• **Task brief**:
Write every entry out again exactly, please, and skip the pictures.

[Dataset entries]
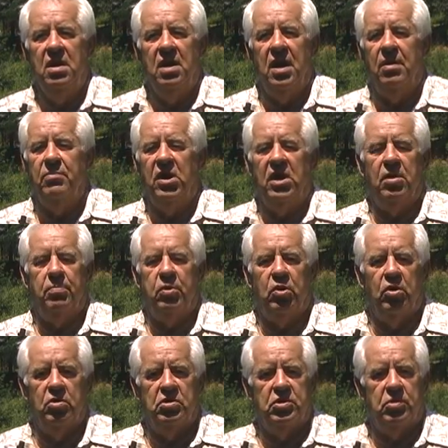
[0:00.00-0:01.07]
I'm not
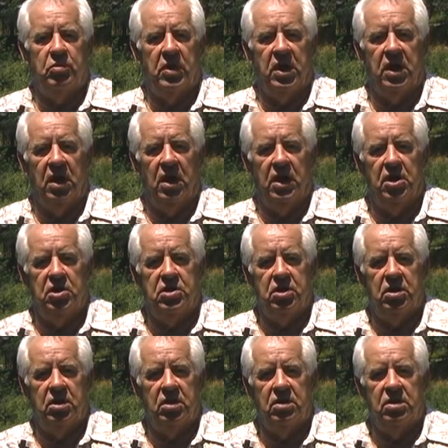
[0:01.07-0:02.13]
opposed to
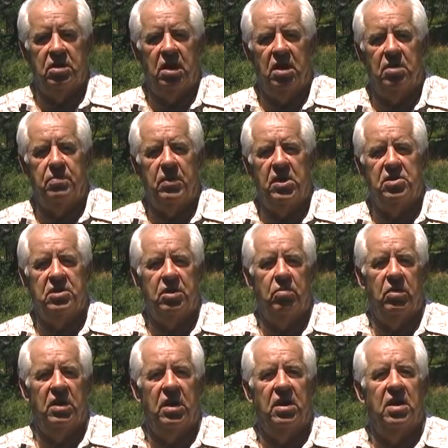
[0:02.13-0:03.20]
regulations, especially
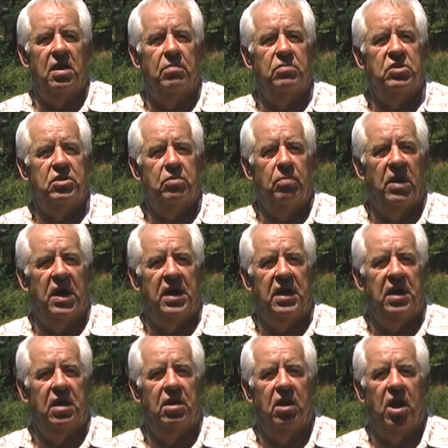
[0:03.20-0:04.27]
when it comes to
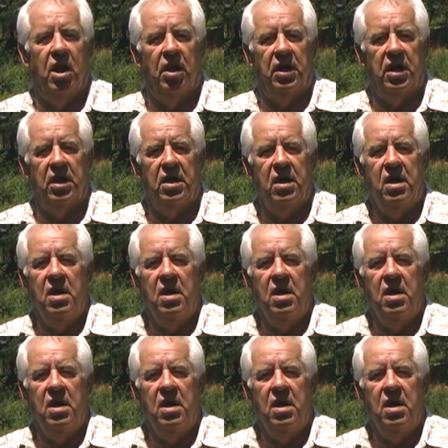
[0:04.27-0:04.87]
mining and logging,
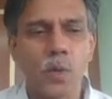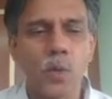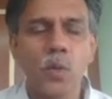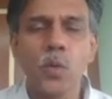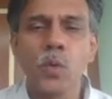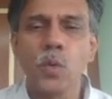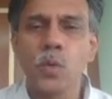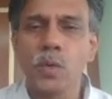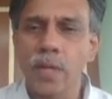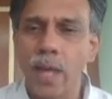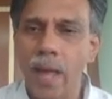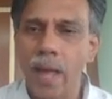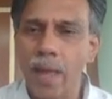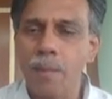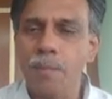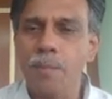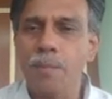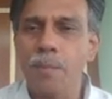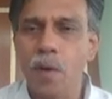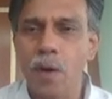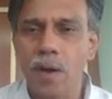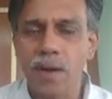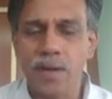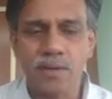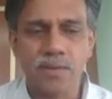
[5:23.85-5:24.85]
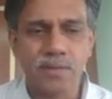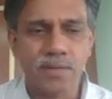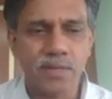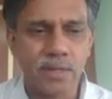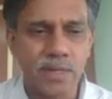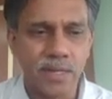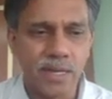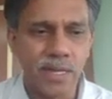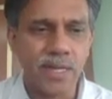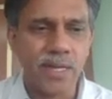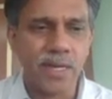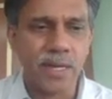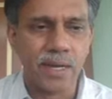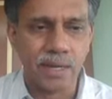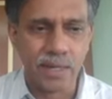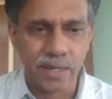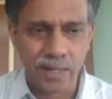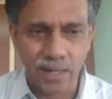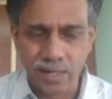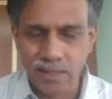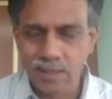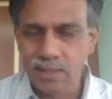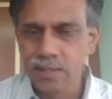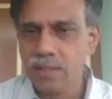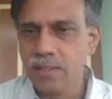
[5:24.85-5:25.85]
two time points t and
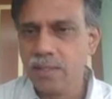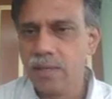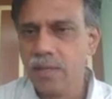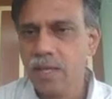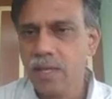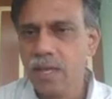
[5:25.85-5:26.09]
s,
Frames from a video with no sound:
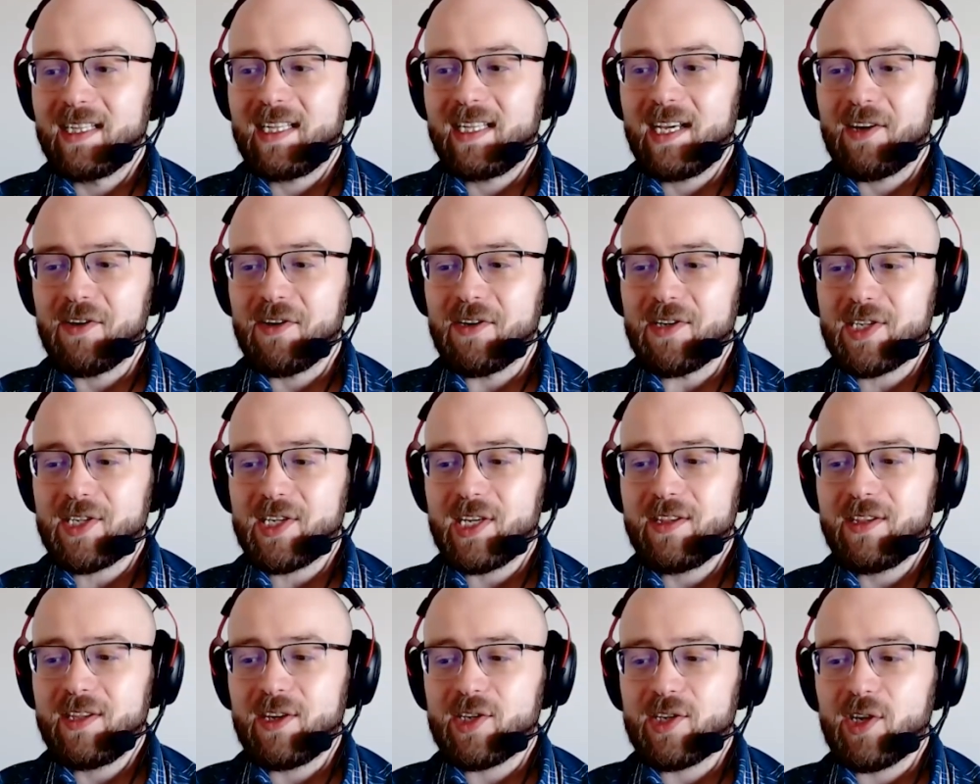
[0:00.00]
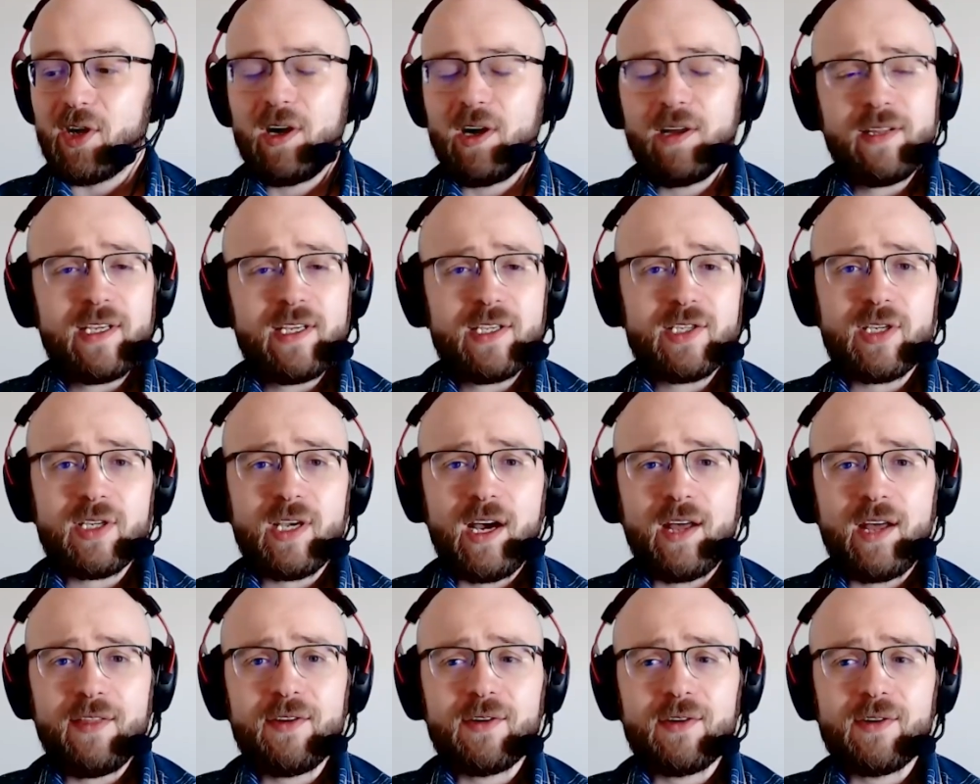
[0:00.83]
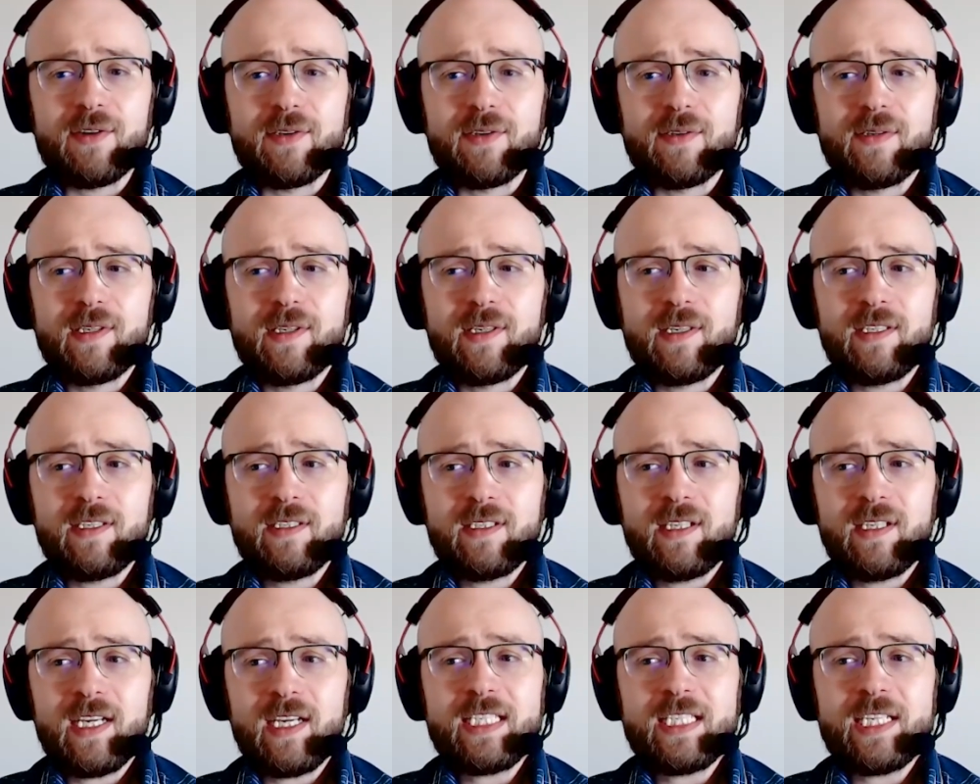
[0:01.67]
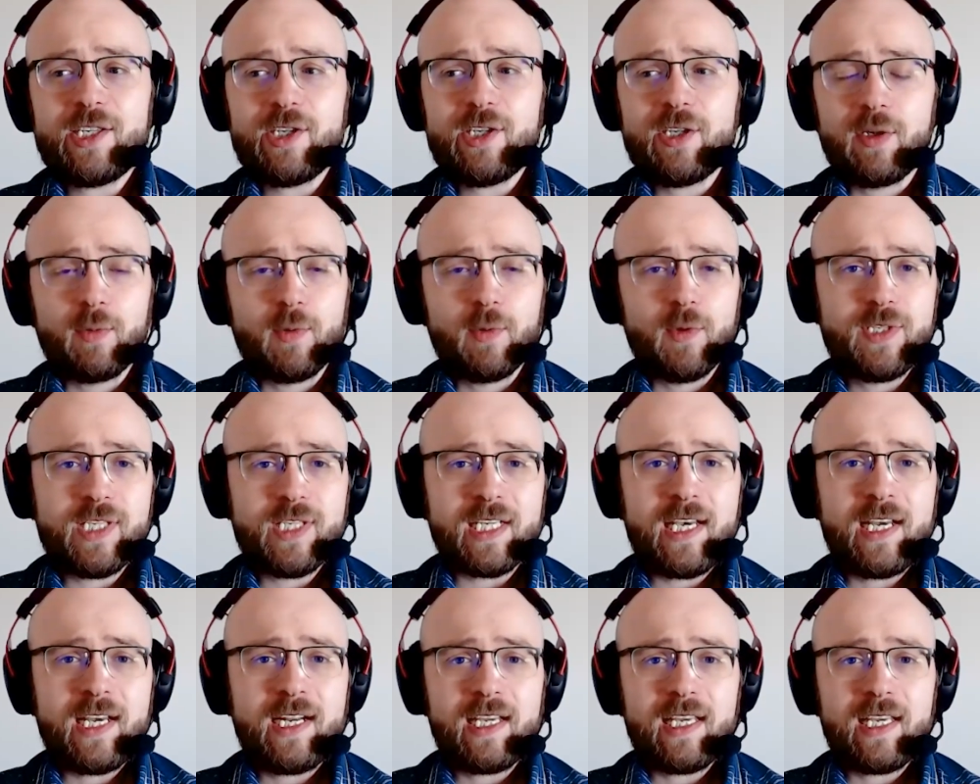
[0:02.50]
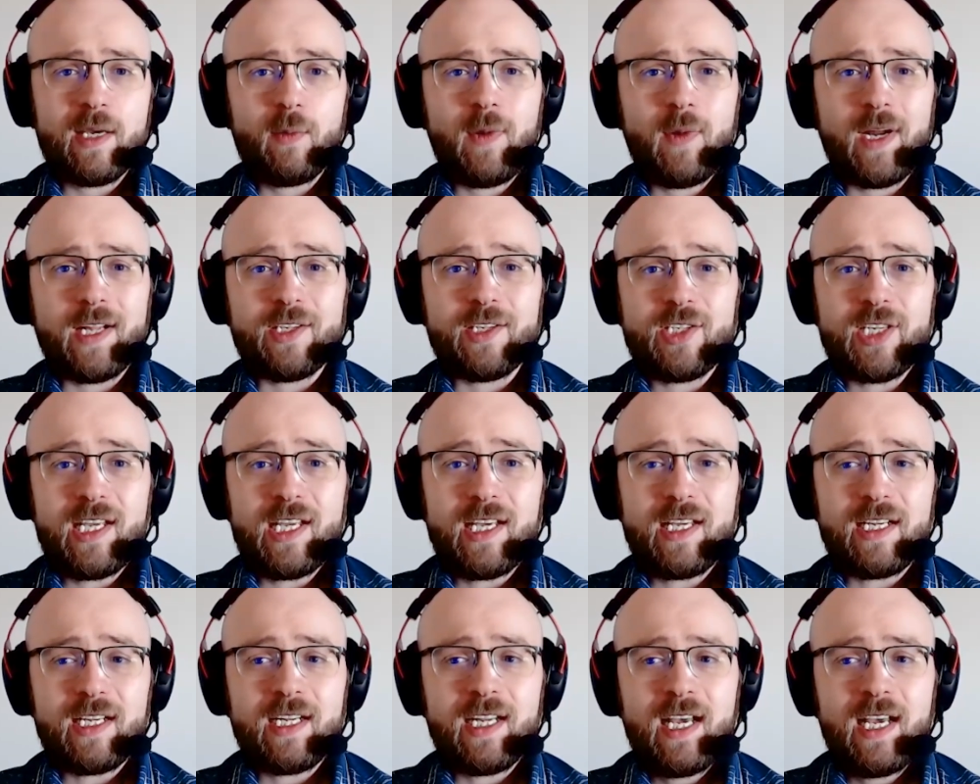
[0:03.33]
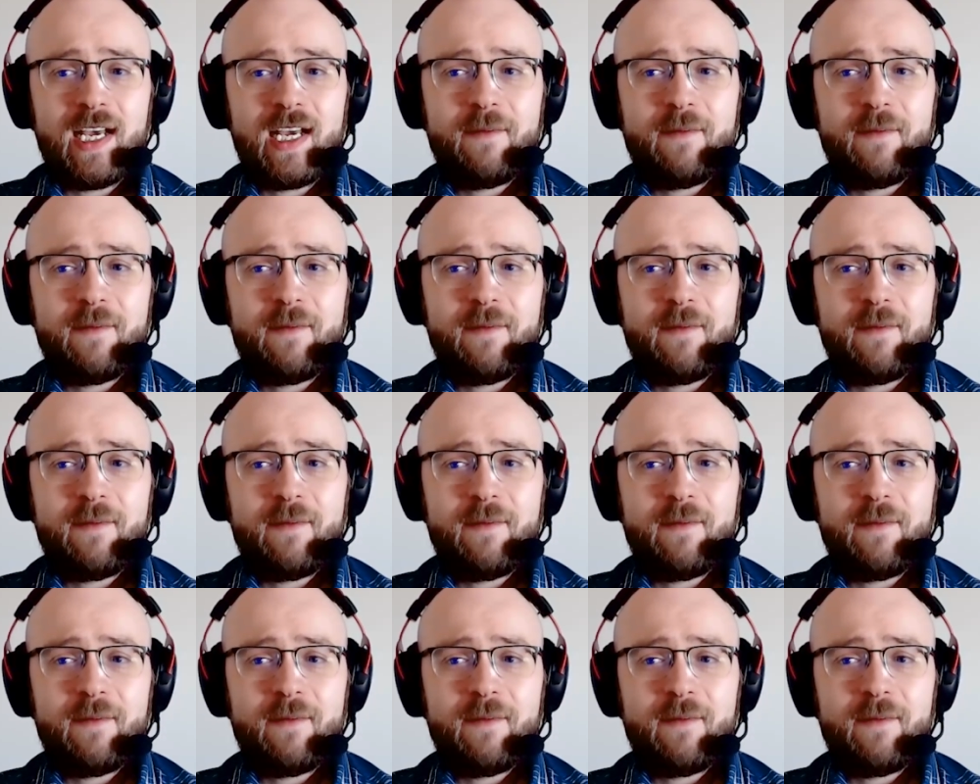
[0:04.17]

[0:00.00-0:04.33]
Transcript: There's all these other additional rules that kind of get wedged in.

• **Answer box**:
[0:00.00-0:01.07]
I'm not
[0:01.07-0:02.13]
opposed to
[0:02.13-0:03.20]
regulations, especially
[0:03.20-0:04.27]
when it comes to
[0:04.27-0:04.87]
mining and logging,
[5:23.85-5:24.85]
[5:24.85-5:25.85]
two time points t and
[5:25.85-5:26.09]
s,
Frames from a video with no sound:
[0:00.00]
[0:00.83]
[0:01.67]
[0:02.50]
[0:03.33]
[0:04.17]

[0:00.00-0:04.33]
Transcript: There's all these other additional rules that kind of get wedged in.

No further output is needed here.